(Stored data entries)
==============================

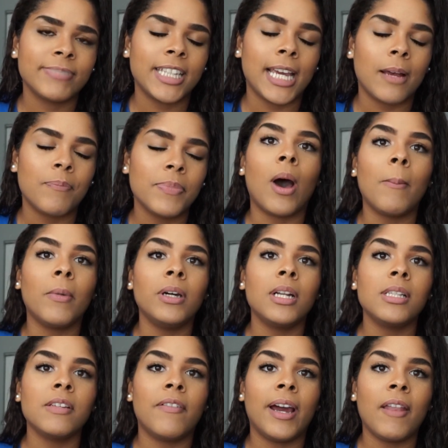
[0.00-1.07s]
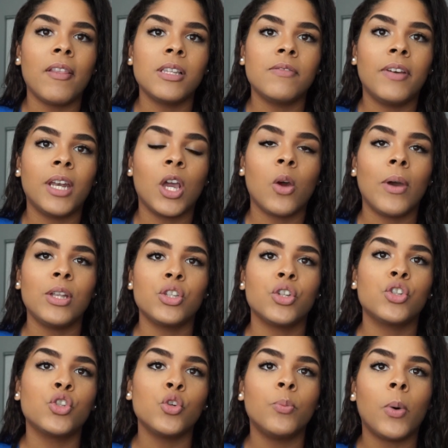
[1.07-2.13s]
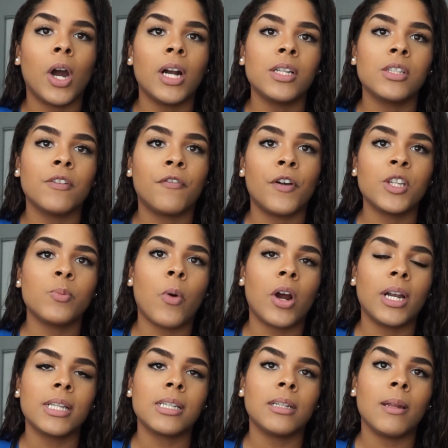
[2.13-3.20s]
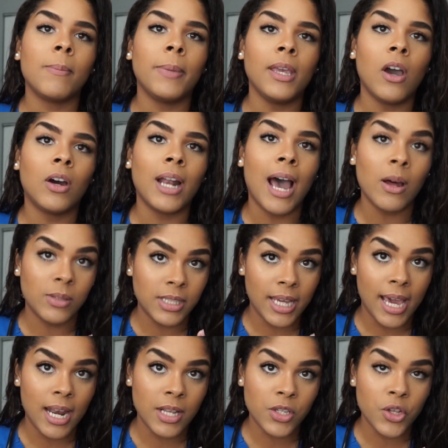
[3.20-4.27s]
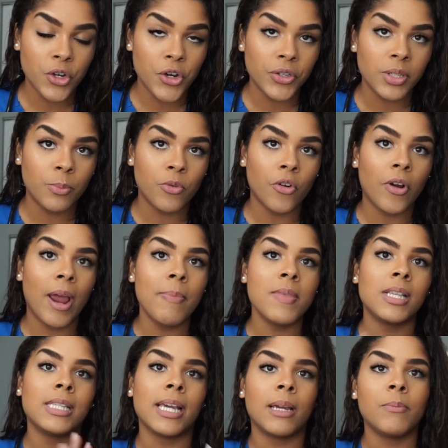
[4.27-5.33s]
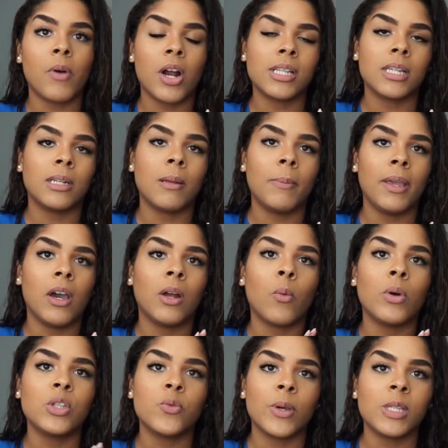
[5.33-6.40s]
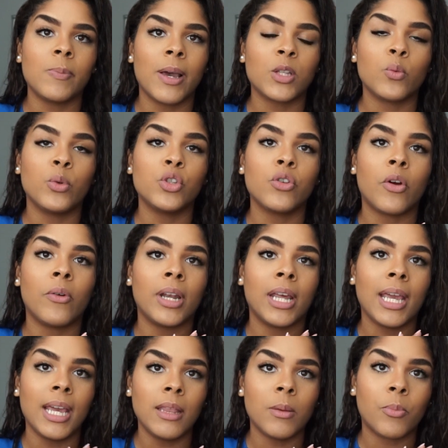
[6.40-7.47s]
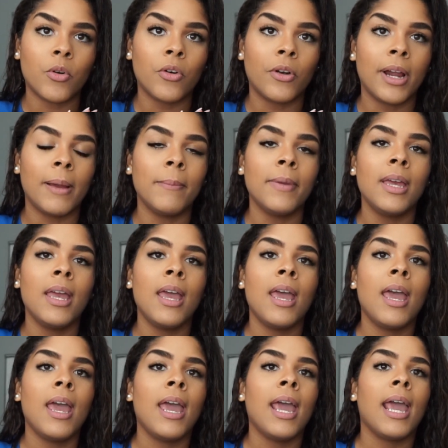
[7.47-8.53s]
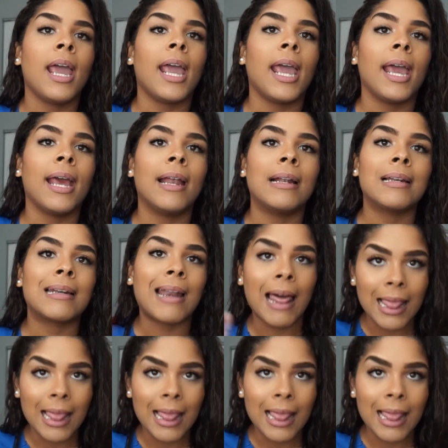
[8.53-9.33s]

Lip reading: yeah, I'm going to divide this video into two parts. The first part is going to be on how to get into the nursing program. The second part is going to be on what to expect once you're already in the program. And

==============================

Without any pictures, retype the records above exactly.

[0.00-1.07s]
[1.07-2.13s]
[2.13-3.20s]
[3.20-4.27s]
[4.27-5.33s]
[5.33-6.40s]
[6.40-7.47s]
[7.47-8.53s]
[8.53-9.33s]

Lip reading: yeah, I'm going to divide this video into two parts. The first part is going to be on how to get into the nursing program. The second part is going to be on what to expect once you're already in the program. And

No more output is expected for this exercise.